Putting this in context:
We conclude by observing again that we believe we are in the midst of a major paradigm shift: technological trends are causing a change in the way innovation gets done in advanced market economies. As design and communication costs exogenously decline, single user and open collaborative innovation models will be viable for a steadily wider range of design. They will present an increasing challenge to the traditional paradigm of producer-based design – but, when open, they are good for social welfare and should be encouraged.
What that boils down to is that the Internet makes collaboration so easy and efficient that the benefits of sharing knowledge openly now outweigh any economic or social advantages that traditional intellectual monopolies like patents based on hoarding knowledge may once have had.
The case against software patents is even stronger than against general patents, because software consists of algorithms, which are simply mathematics, and all patenting regimes accept that pure knowledge should not be patented (but then use various tricks to sneak software patents through anyway). Similarly, software is unusual in that it consists of many smaller, pre-existing elements put together in new ways: if any of those basic building blocks have been patented, it becomes almost impossible to code.

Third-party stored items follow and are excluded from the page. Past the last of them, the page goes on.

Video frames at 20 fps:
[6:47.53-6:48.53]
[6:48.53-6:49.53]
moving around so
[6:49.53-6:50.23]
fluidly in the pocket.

Once people sit down and consider these all these arguments, it soon becomes apparent that software patents are not beneficial, and in fact are downright harmful to digital innovation. But, of course, that's the problem: very few people (aside from lawyers and sad individuals like me) sit down and spend much time grappling with these issues. This makes it hard to get across to people coping with the day-to-day issues of running a business, say, why abolishing software patents is so important.
What we really need is an extremely gentle introduction to this whole area that requires little strenuous thought and yet manages to convey the complex issues clearly. That's precisely what a new video called “Patent Absurdity: how software patents broke the system” aims to do. It's been put together with support from the Free Software Foundation and made, needless to say, using entirely free tools, and available to watch or download in Ogg Theora (with Vorbis audio) format, a format unencumbered by software patents.

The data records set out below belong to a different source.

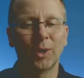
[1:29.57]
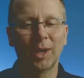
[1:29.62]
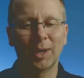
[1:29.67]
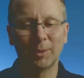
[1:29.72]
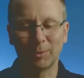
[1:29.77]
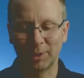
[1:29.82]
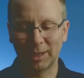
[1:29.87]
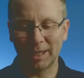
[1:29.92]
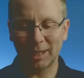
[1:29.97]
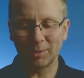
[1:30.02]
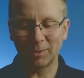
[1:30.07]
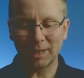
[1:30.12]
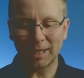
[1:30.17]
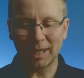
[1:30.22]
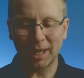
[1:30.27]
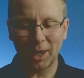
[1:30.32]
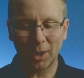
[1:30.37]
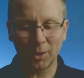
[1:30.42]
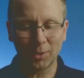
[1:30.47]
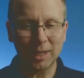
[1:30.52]
Well, there we
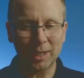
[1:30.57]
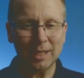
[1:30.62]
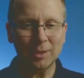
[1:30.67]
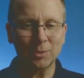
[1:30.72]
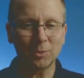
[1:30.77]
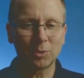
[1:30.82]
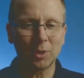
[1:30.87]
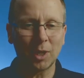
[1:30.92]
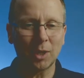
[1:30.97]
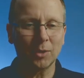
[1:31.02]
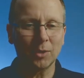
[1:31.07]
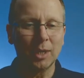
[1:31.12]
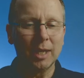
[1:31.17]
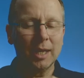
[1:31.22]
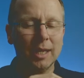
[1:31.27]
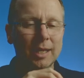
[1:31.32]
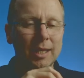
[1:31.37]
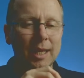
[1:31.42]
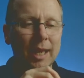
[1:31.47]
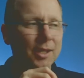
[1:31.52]
go. Intro.
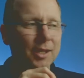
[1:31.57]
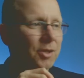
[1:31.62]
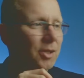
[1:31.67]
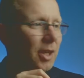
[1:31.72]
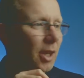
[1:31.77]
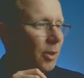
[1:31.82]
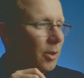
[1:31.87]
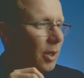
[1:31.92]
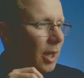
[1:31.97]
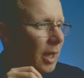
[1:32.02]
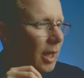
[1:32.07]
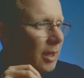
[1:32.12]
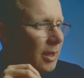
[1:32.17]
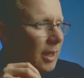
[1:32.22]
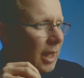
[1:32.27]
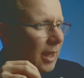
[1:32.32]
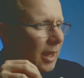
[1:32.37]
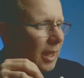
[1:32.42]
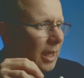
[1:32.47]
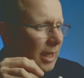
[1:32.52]
Yeah, so
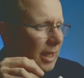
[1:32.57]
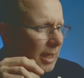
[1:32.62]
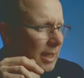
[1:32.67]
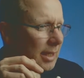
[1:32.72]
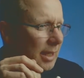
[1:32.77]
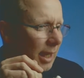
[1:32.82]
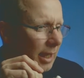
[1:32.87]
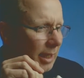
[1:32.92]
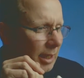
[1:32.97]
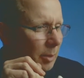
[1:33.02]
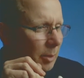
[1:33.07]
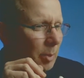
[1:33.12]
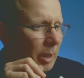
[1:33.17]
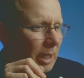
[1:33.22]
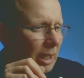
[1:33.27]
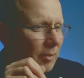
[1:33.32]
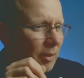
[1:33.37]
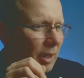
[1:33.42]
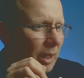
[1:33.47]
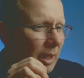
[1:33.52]
there is a little bit
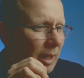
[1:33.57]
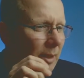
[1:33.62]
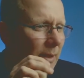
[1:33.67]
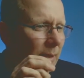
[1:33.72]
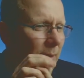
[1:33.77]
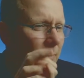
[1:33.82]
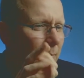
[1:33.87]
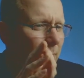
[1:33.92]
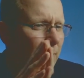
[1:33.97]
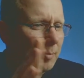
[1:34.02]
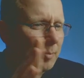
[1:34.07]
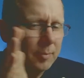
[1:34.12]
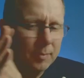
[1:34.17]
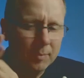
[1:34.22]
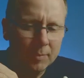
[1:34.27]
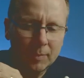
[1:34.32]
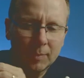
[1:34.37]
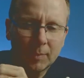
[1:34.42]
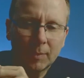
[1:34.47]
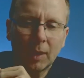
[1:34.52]
of a...
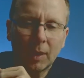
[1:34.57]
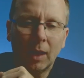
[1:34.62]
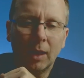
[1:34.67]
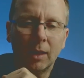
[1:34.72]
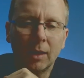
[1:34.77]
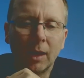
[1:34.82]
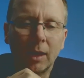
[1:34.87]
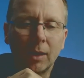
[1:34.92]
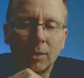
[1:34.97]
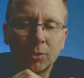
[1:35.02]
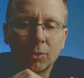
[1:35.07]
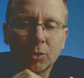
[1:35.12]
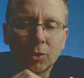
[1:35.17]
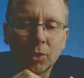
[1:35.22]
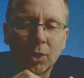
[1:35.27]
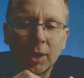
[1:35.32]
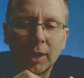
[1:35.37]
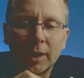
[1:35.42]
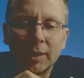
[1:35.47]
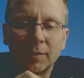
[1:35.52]
I'll
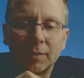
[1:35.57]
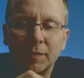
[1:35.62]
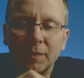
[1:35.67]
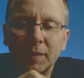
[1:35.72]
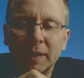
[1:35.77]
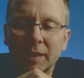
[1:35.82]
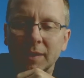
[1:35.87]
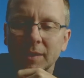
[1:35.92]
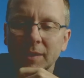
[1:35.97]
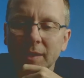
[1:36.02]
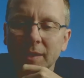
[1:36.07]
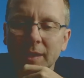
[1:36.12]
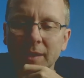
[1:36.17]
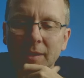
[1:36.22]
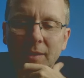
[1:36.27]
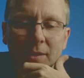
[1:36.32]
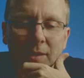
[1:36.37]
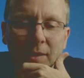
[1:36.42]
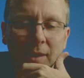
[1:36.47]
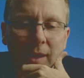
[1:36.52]
try to fix
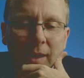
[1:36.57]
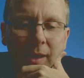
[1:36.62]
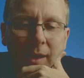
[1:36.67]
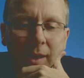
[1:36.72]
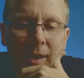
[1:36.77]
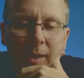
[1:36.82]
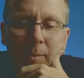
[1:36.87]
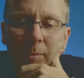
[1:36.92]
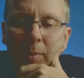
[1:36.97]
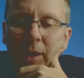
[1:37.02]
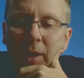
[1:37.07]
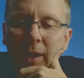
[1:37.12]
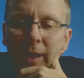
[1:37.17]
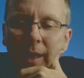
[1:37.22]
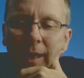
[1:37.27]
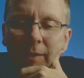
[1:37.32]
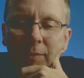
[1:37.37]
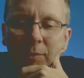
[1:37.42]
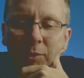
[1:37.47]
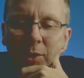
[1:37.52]
this, but I
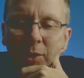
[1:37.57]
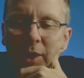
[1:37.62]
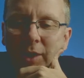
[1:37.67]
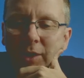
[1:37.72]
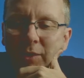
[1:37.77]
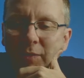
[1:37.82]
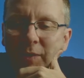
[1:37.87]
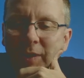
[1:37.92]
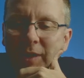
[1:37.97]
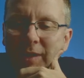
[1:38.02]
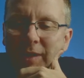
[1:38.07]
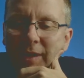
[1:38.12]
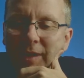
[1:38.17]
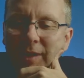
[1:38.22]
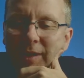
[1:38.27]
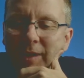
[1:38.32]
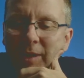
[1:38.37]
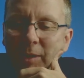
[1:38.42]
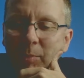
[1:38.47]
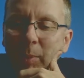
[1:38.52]
have tried to fix
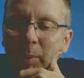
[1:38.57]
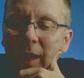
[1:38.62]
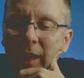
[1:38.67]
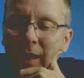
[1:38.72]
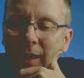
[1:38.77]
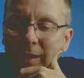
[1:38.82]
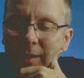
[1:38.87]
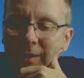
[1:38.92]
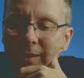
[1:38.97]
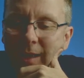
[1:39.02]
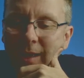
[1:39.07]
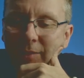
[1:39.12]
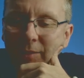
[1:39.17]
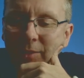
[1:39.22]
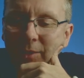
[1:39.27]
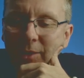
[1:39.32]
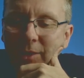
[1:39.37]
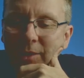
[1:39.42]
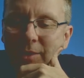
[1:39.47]
this in the past, haven't I?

What makes this film so appealing is that it consists largely of interviews with some of the key people in the world of free software and related areas, who tell the story of how software patents came about, and why they are really bad for everyone (well, apart from patent trolls):
Patent Absurdity explores the case of software patents and the history of judicial activism that led to their rise, and the harm being done to software developers and the wider economy. The film is based on a series of interviews conducted during the Supreme Court's review of in re Bilski — a case that could have profound implications for the patenting of software. The Court's decision is due soon...
With interviews from Eben Moglen, Dan Bricklin, Karen Sandler, Richard Stallman and others...
As well as being probably the best introduction to a complex area for non-technical users, it's also a great way to see what some of the biggest names in the free software world look and sound like. Highly recommended.